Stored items
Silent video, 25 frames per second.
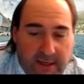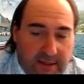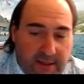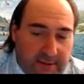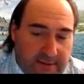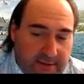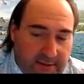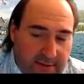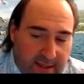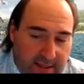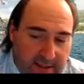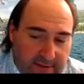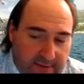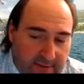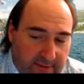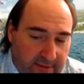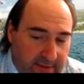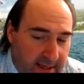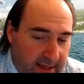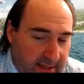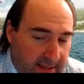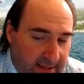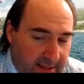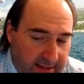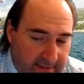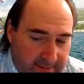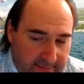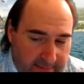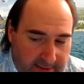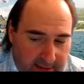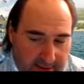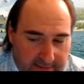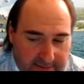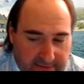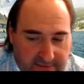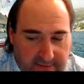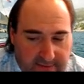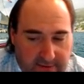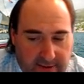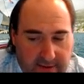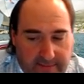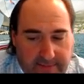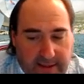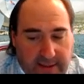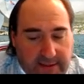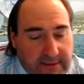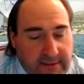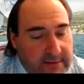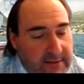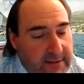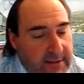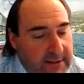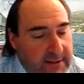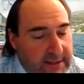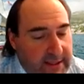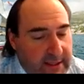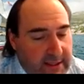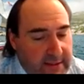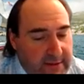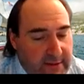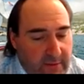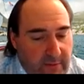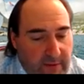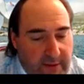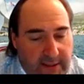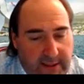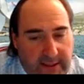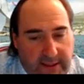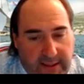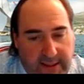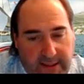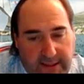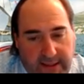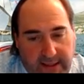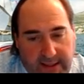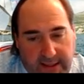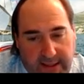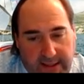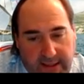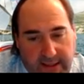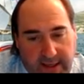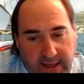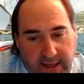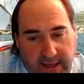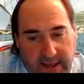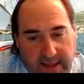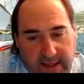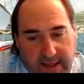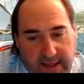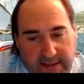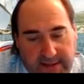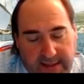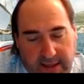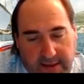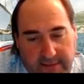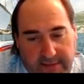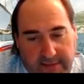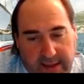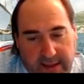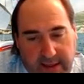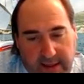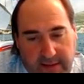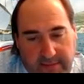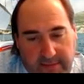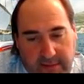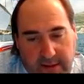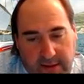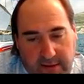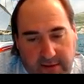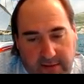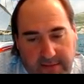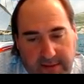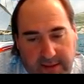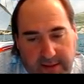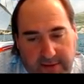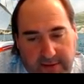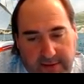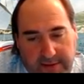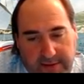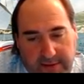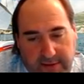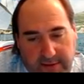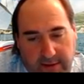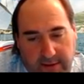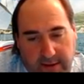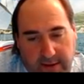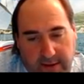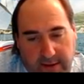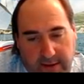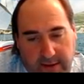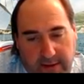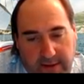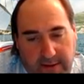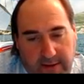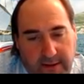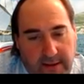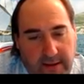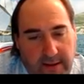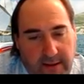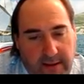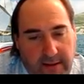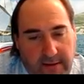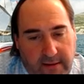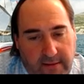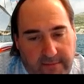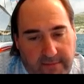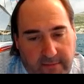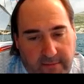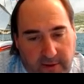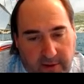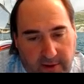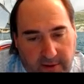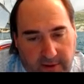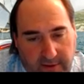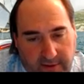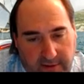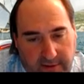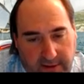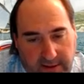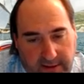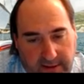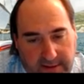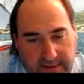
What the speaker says: So that's where that name comes from. Basically, you take the reading, and that's how many millimeters there are of mercury.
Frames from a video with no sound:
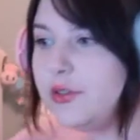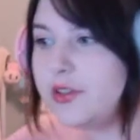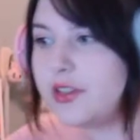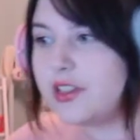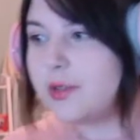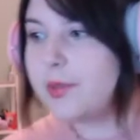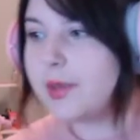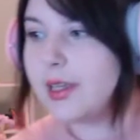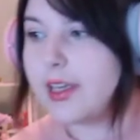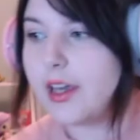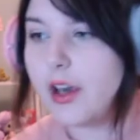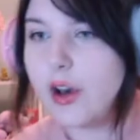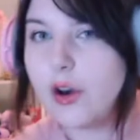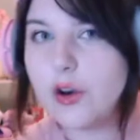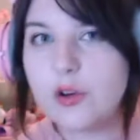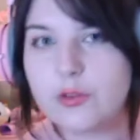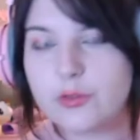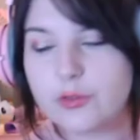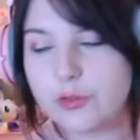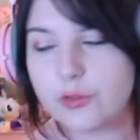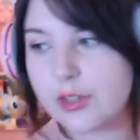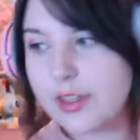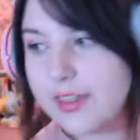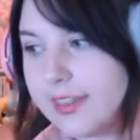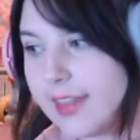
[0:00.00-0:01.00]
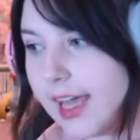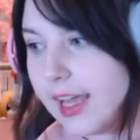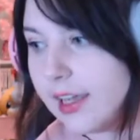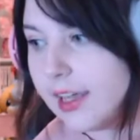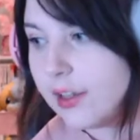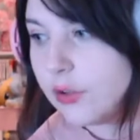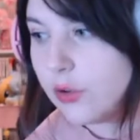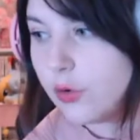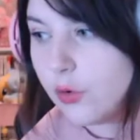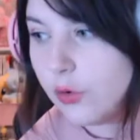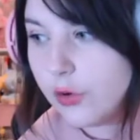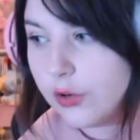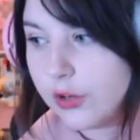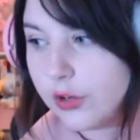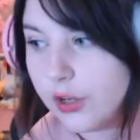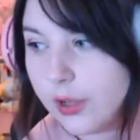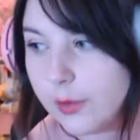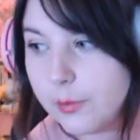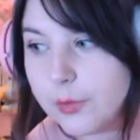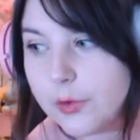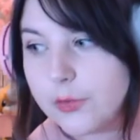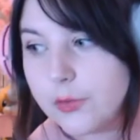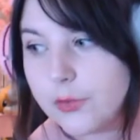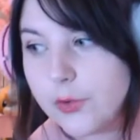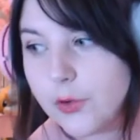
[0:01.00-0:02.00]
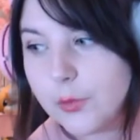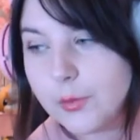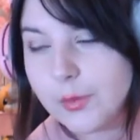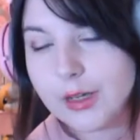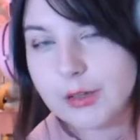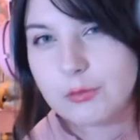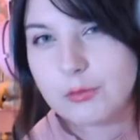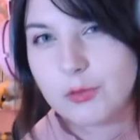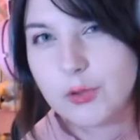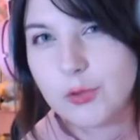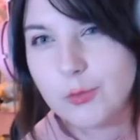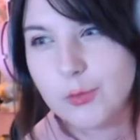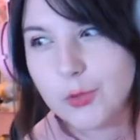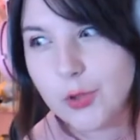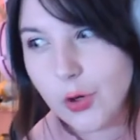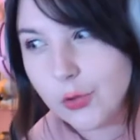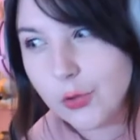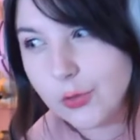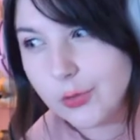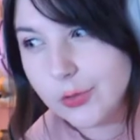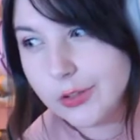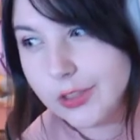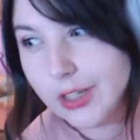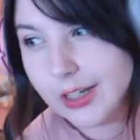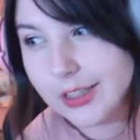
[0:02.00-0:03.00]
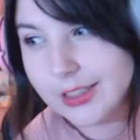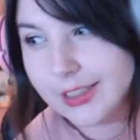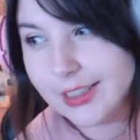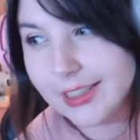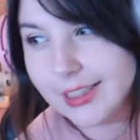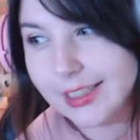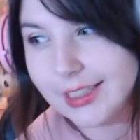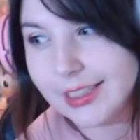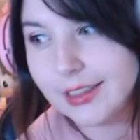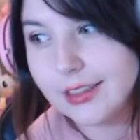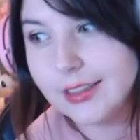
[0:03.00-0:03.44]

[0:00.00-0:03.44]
to be over in that corner before my room got all yucky.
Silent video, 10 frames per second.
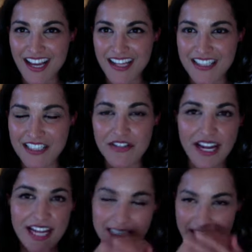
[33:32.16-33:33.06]
Do you know, I
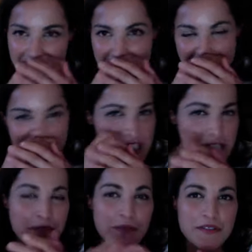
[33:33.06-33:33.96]
actually think it's
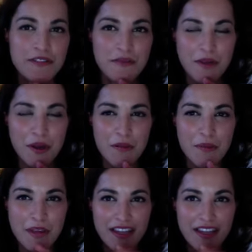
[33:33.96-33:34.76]
probably taught me quite a bit.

## [EXERCISE REQUIREMENTS]
Copy all lines of the preceding data that hold the word "from".

## [ANSWER TO THE EXERCISE]
What the speaker says: So that's where that name comes from. Basically, you take the reading, and that's how many millimeters there are of mercury.
Frames from a video with no sound:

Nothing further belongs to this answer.